What to do: In the listing below, locate the lines bearing the word "video". Copy every one of them.

**** Data under study

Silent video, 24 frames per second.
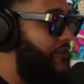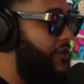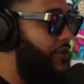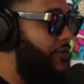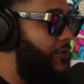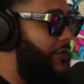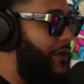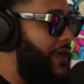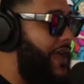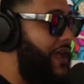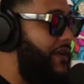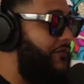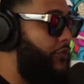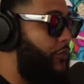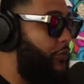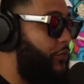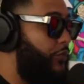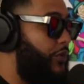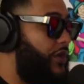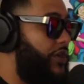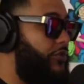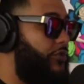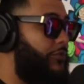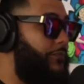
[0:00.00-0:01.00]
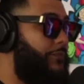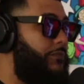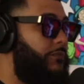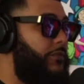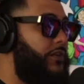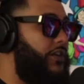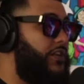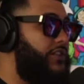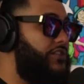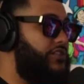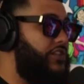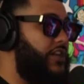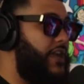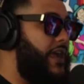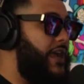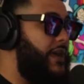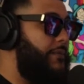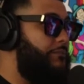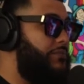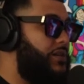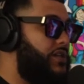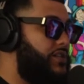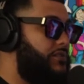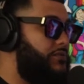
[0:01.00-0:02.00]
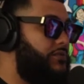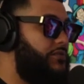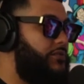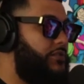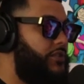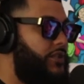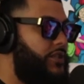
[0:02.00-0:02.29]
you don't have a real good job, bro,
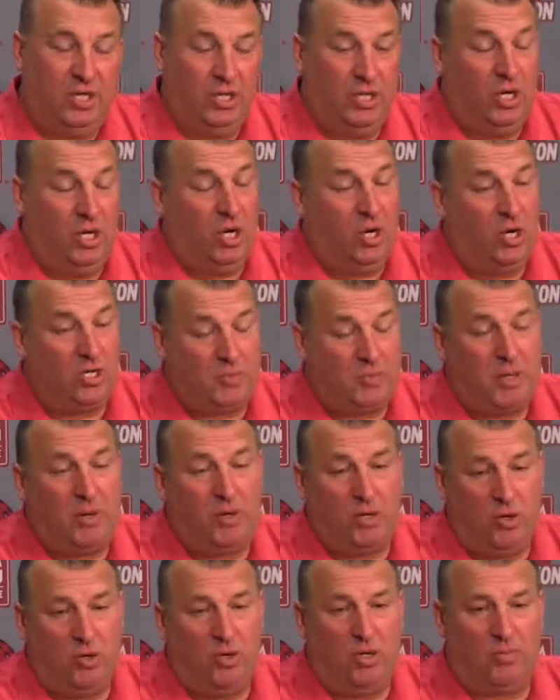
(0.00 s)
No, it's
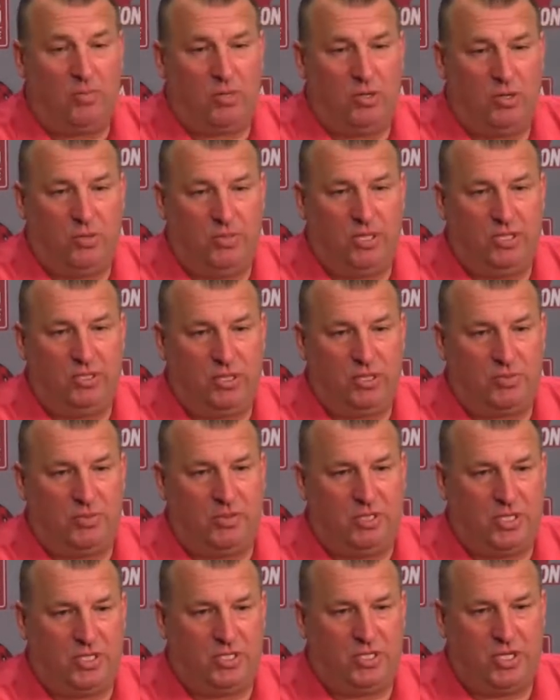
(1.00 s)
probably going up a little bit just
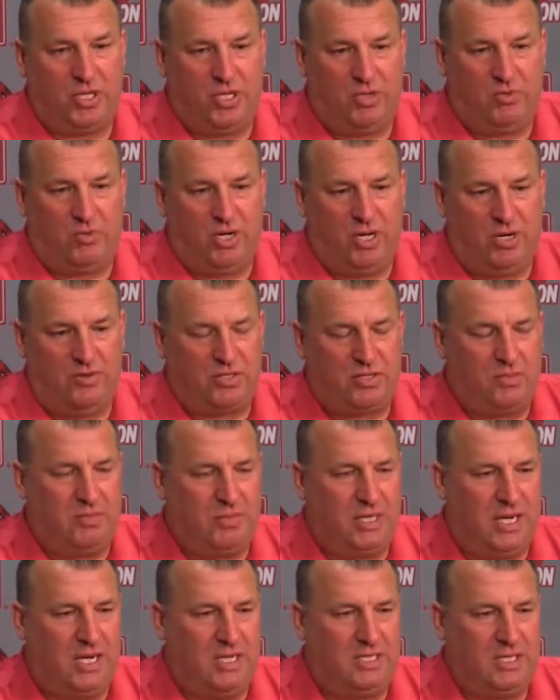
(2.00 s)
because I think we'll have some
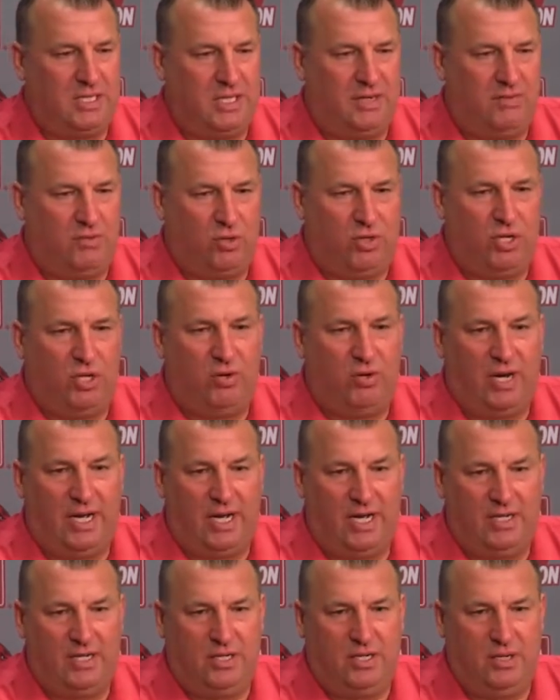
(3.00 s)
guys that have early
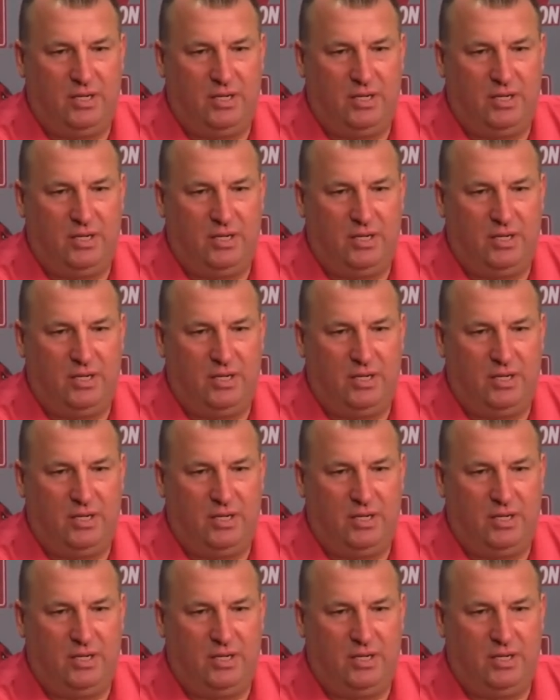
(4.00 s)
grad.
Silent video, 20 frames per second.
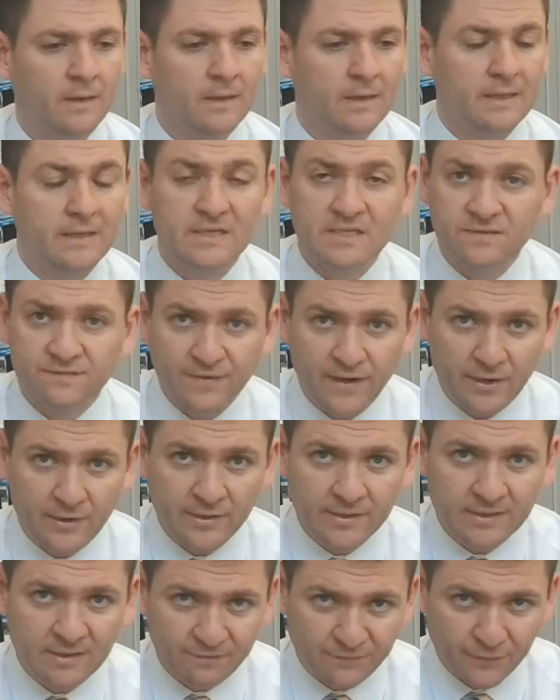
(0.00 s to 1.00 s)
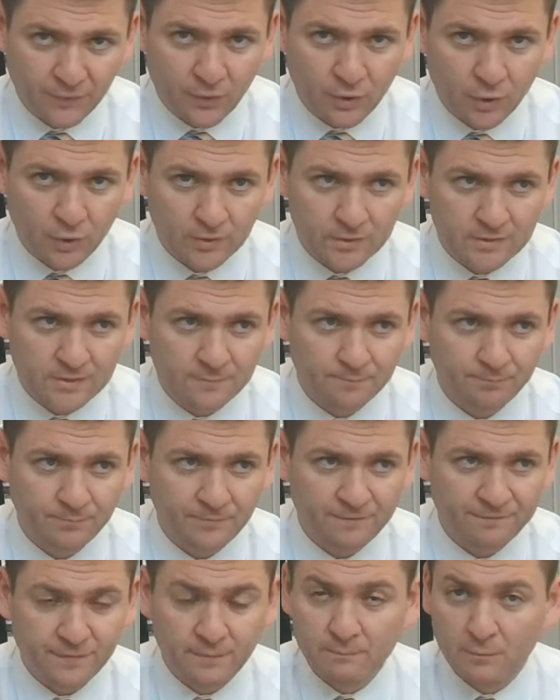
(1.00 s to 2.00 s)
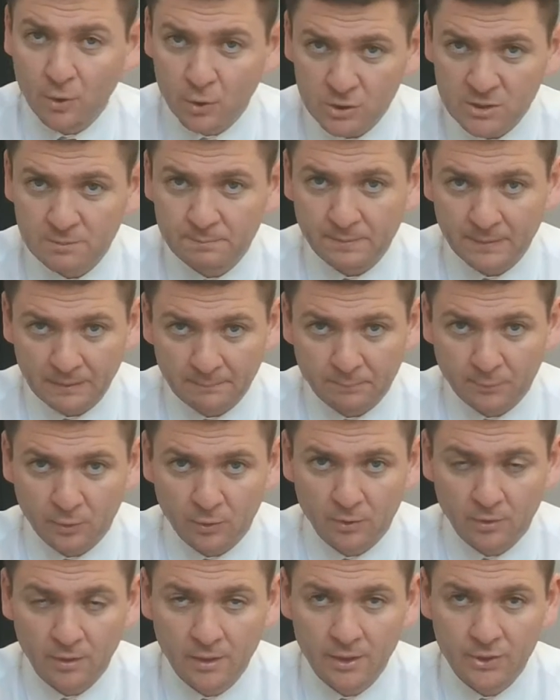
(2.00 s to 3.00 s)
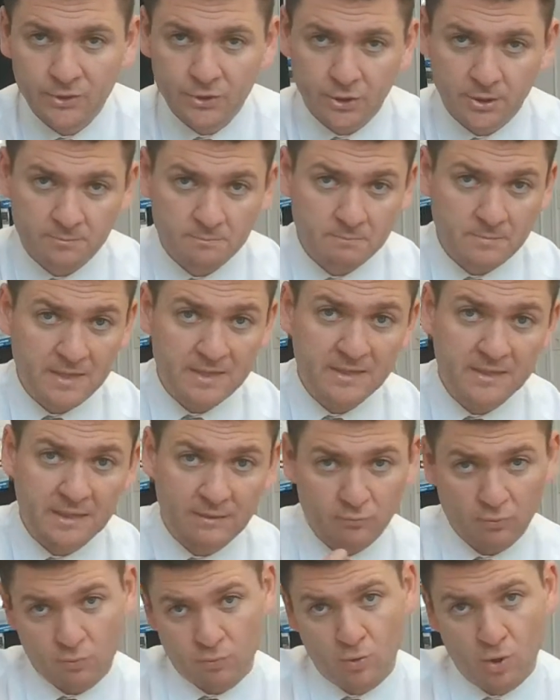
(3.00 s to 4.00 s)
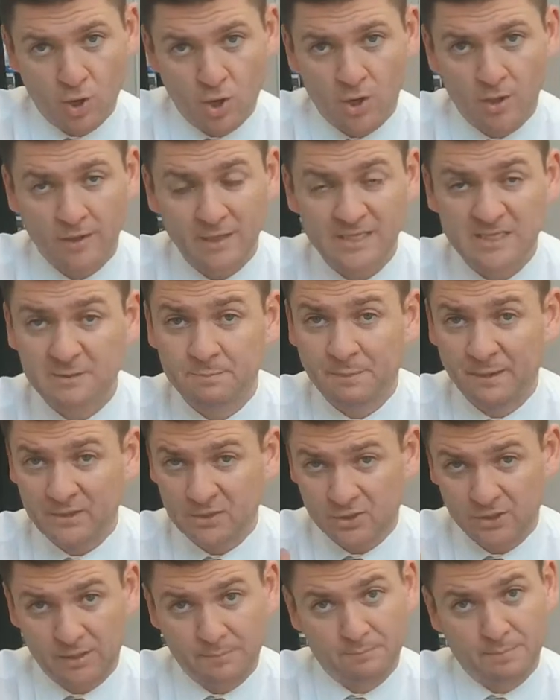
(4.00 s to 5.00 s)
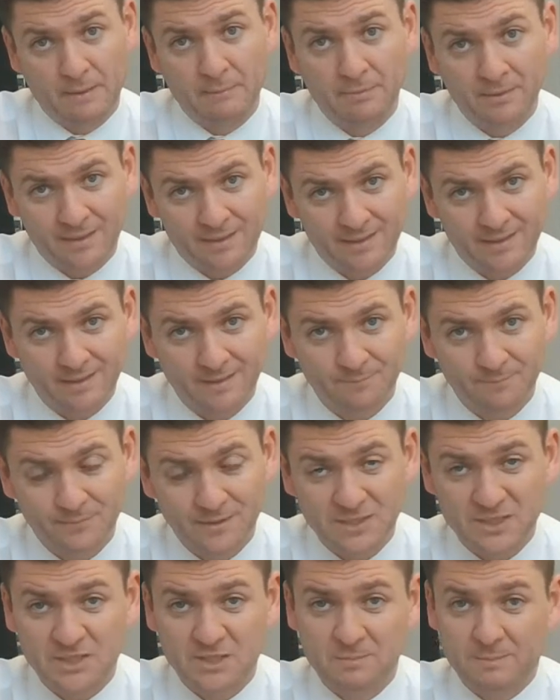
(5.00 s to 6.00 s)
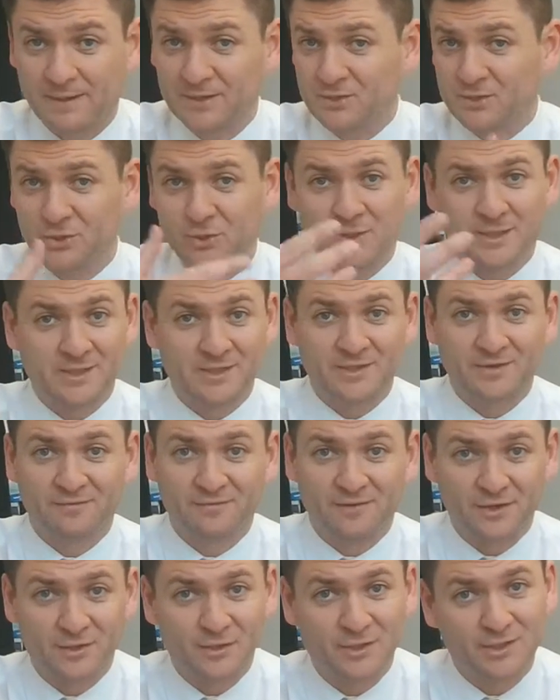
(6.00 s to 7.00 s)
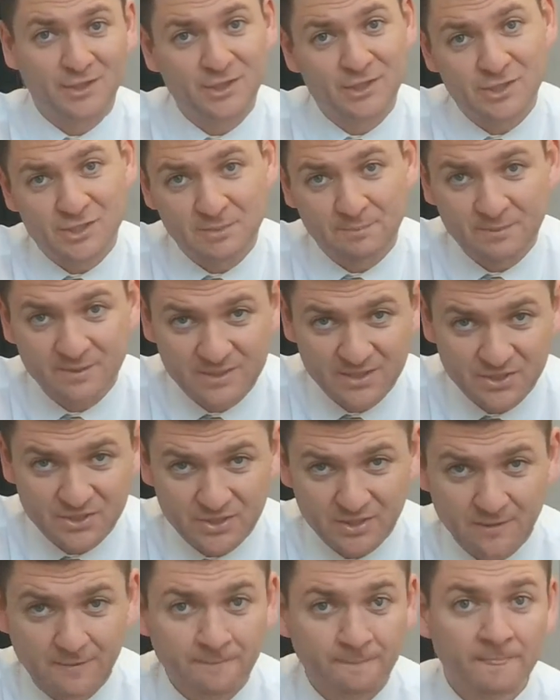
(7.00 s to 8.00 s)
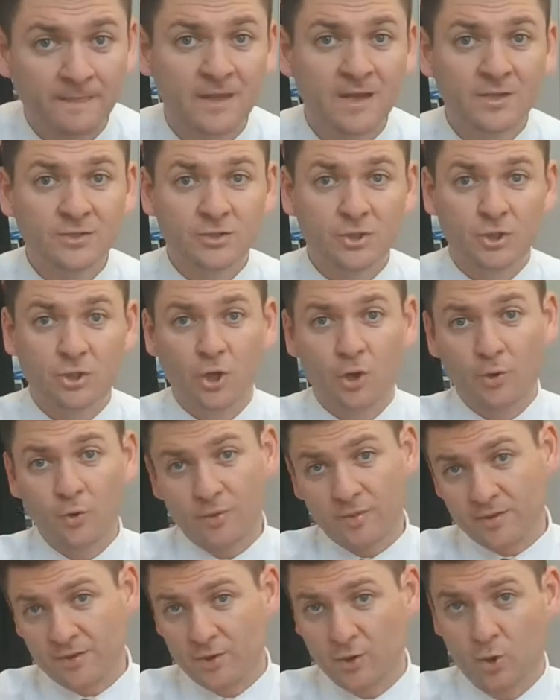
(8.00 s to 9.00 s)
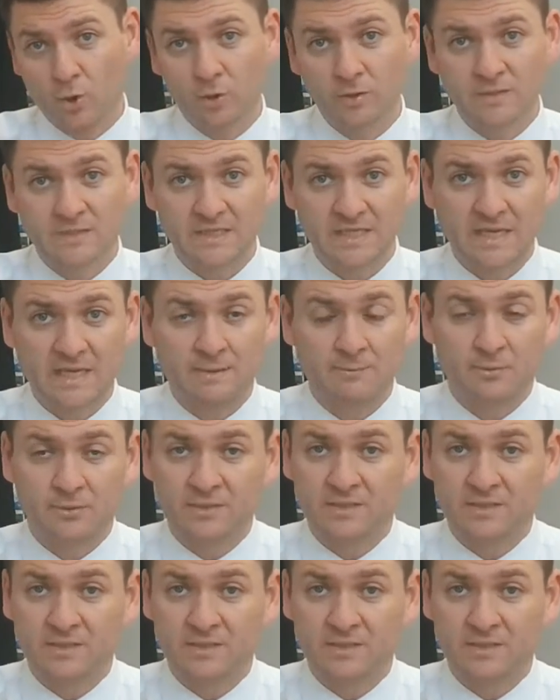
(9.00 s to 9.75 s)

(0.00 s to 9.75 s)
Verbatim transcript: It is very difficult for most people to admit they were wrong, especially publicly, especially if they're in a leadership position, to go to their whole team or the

********

Exercise response:
Silent video, 24 frames per second.
Silent video, 20 frames per second.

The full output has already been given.